EAAI Journal 2026 Journal Article
Component-wise independent adaptive learning and local optimization for long-term forecasting
- Fei Chen
- Ke Cheng
- Shitong Wang
- Yuanquan Wang
Long-term time series forecasting (LTSF) faces significant challenges on small datasets due to overfitting, inconsistent training progress across model layers, and lack of interpretability. To address these issues, we propose Component-wise Independent Adaptive Learning and Local Optimization (CIALLO), a novel parallel forecasting framework that decomposes time series into reversible components — trend, waveform, and amplitude — allowing for independent modeling and targeted training. Highlights benefits of modularization: flexible sub-model selection, independent pre-training, clearer convergence analysis, and higher training efficiency. Emphasizes structural interpretability via decomposition and component-wise optimization rather than post-hoc attention. Experiments on benchmark Electricity Transformer Temperature (ETT) datasets and Traffic truncated dataset demonstrate that CIALLO achieves comparable or competitive performance with state-of-the-art models, particularly on long-term horizons and under limited data conditions.
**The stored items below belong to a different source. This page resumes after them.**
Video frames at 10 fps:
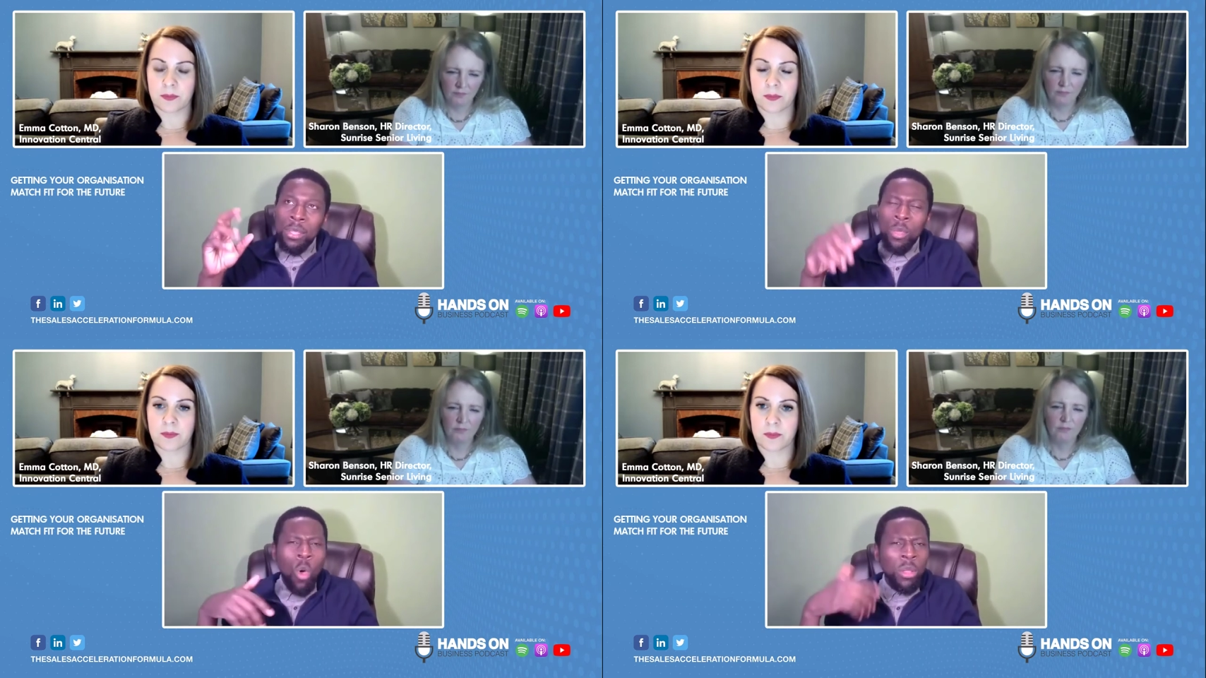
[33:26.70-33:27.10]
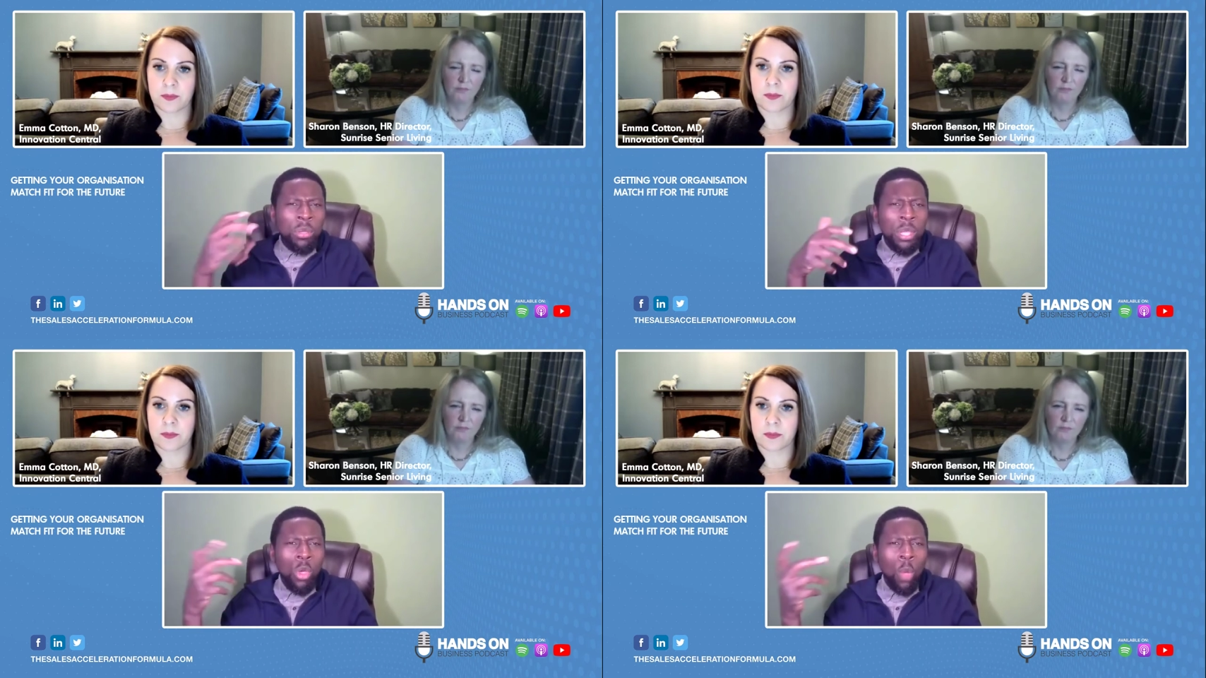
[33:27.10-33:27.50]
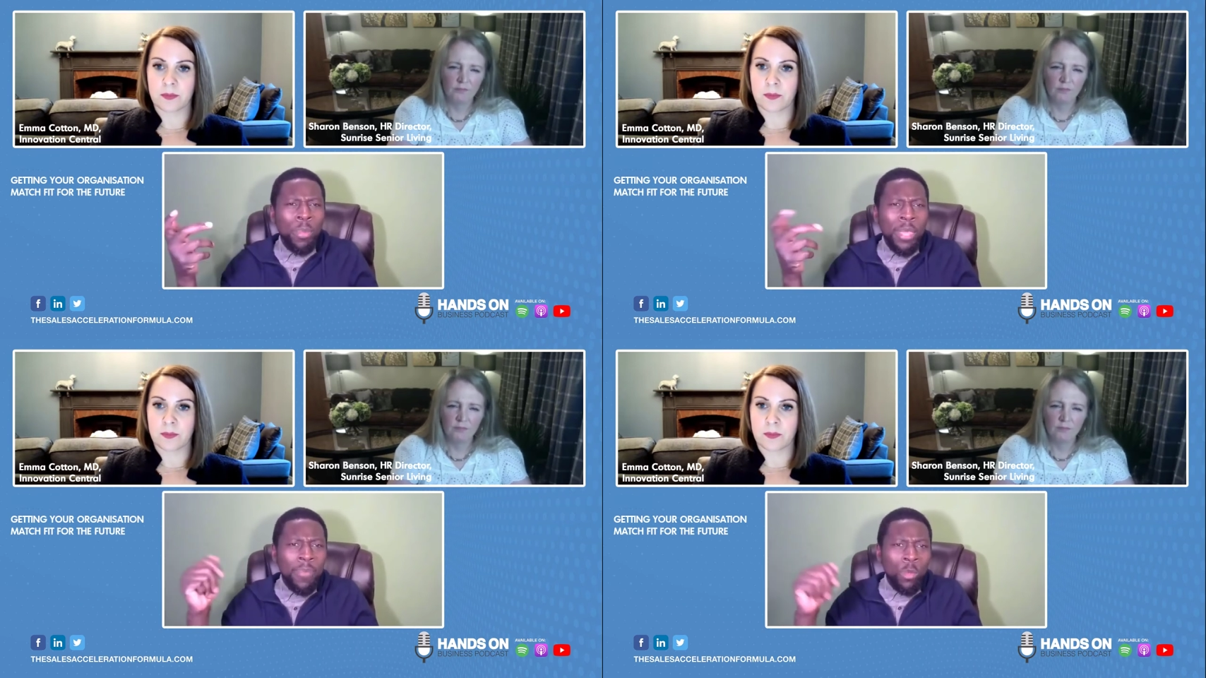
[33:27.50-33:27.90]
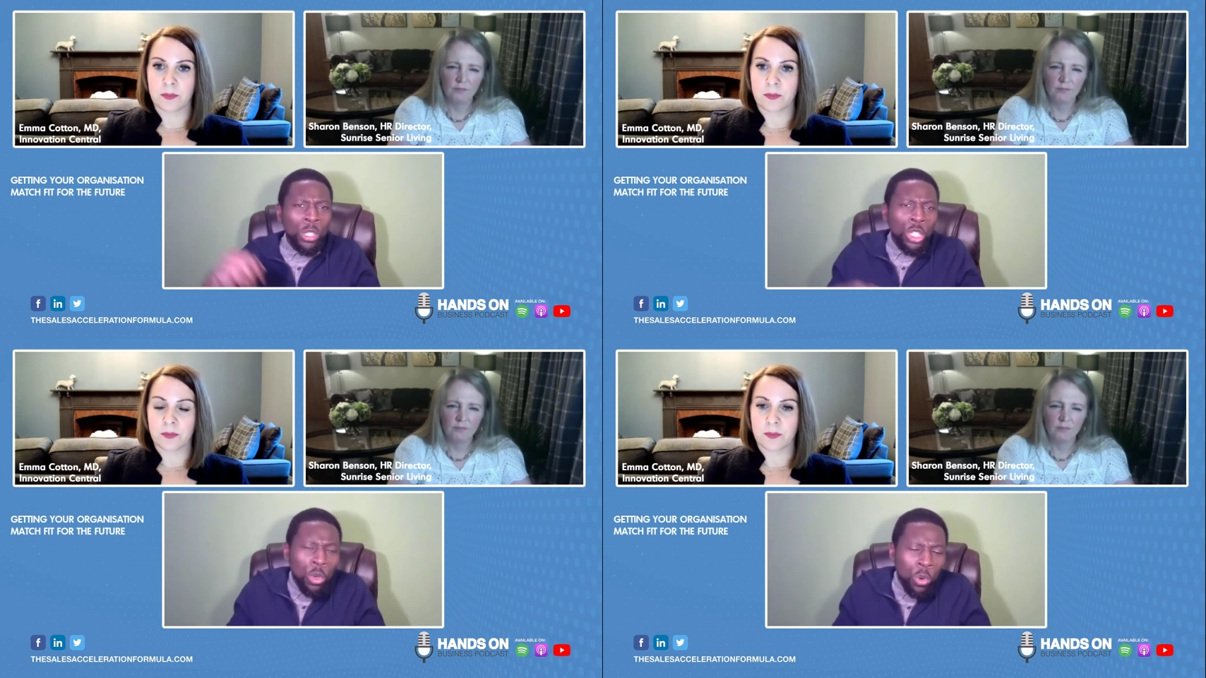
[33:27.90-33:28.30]
Speaker 1: So, what are the other top tips
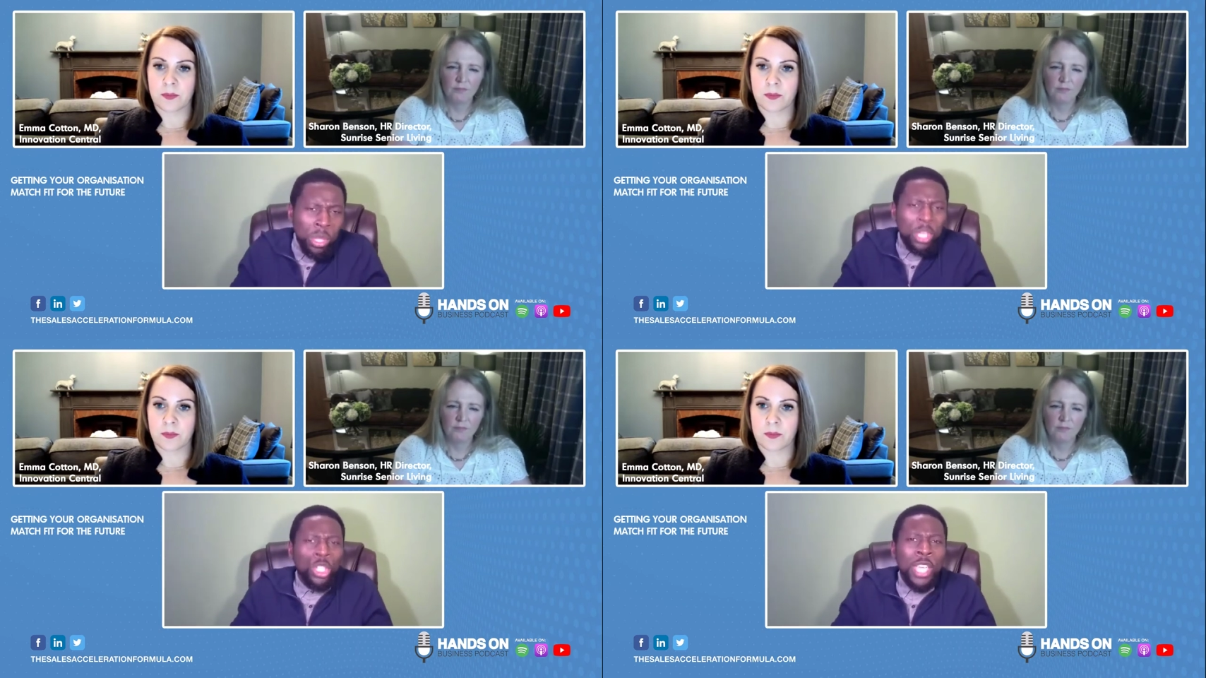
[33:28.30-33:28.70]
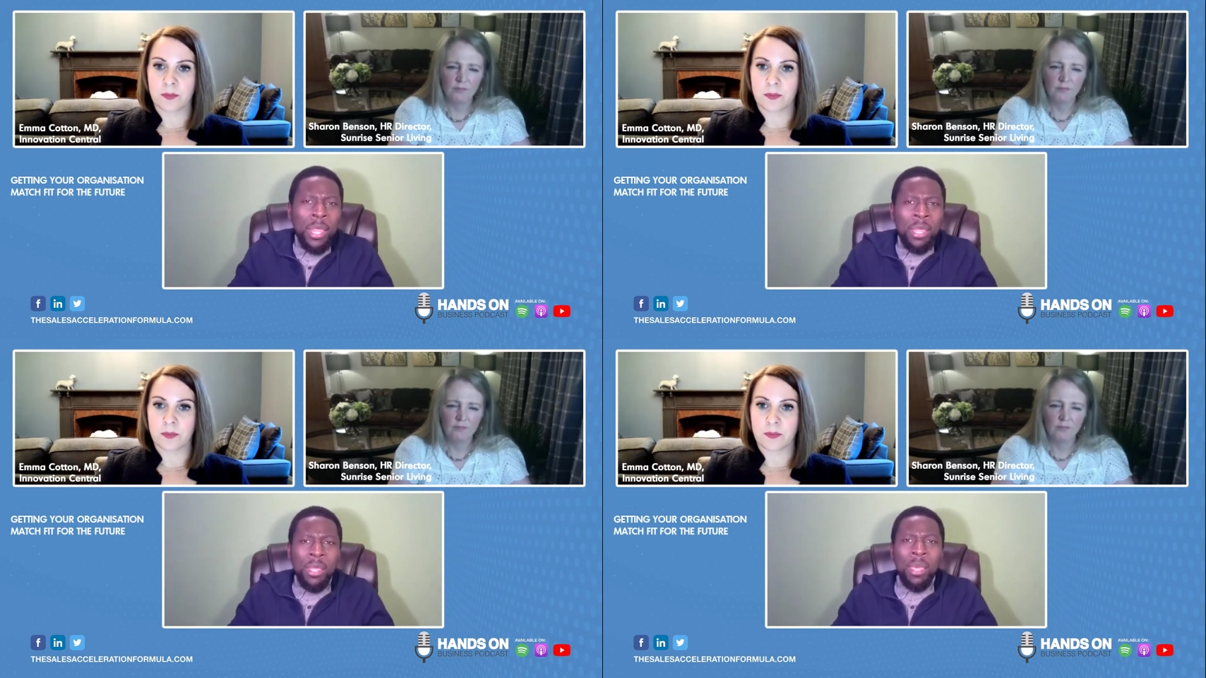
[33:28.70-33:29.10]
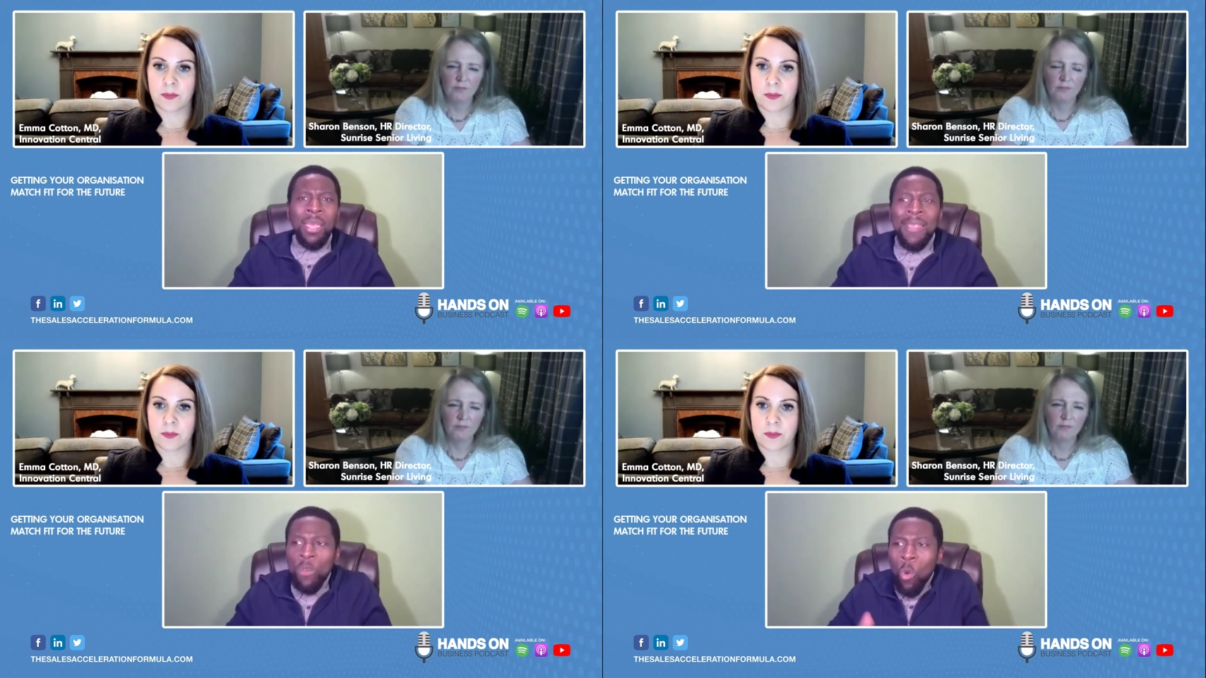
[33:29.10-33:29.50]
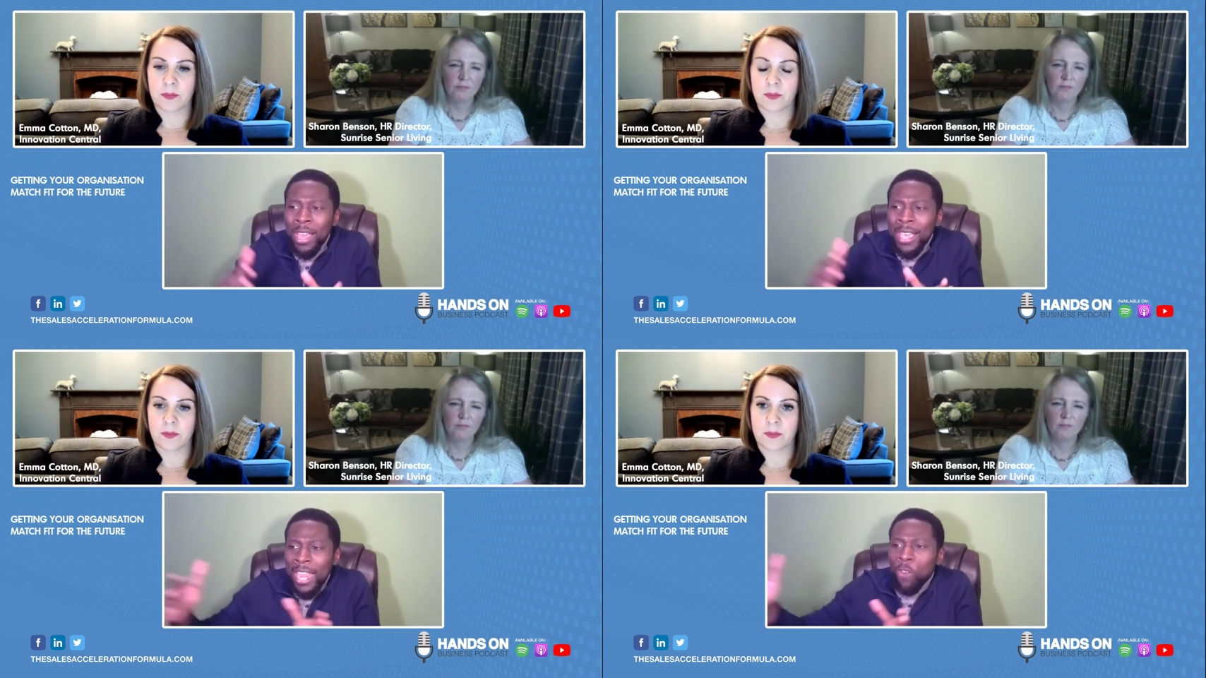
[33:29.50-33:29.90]
which you could suggest to, if you
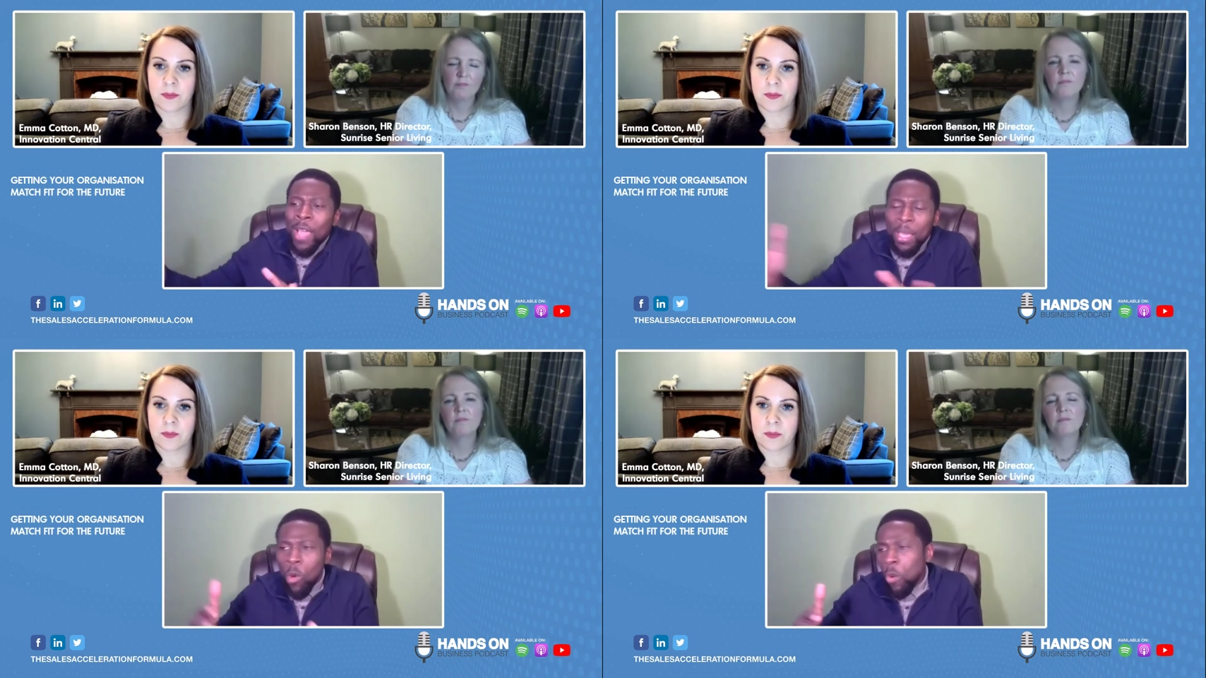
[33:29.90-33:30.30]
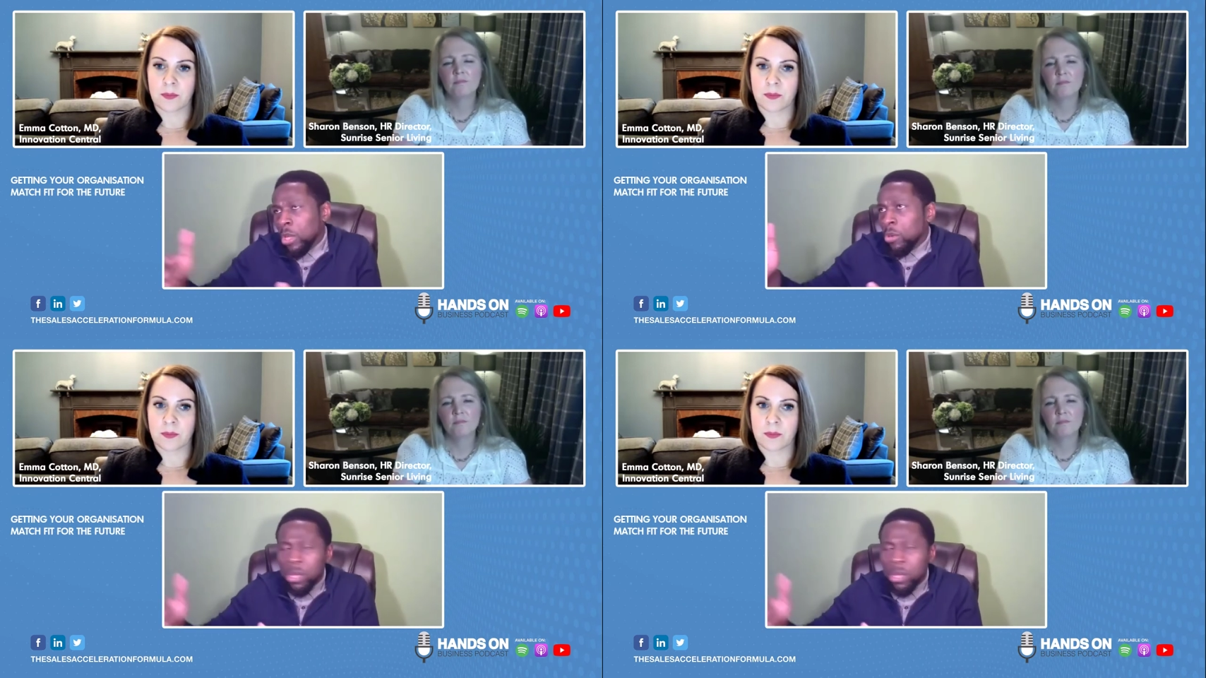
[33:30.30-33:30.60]
want to get it right? What were the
Ablations on designed modules show that lightweight sub-models and independent component training improve optimization stability, while guided gradient has minimal impact on final performance. Decomposition ablations indicate that detrending dominates while amplitude is beneficial only when scaling is reliable. Ablation on the amplitude adjustment reveals a stable U-shaped behavior, with moderate values giving the most balanced correction. Component-wise contributions and early-stopping behavior are analyzed, revealing inconsistent training progress across components. Training-time analysis also shows faster overall convergence compared to baselines. The error contribution across samples, representative prediction cases and the parameters of the designed sub-models are visualized and analyzed. Finally, the overall results are summarized and their implications for future model design and interpretability are discussed.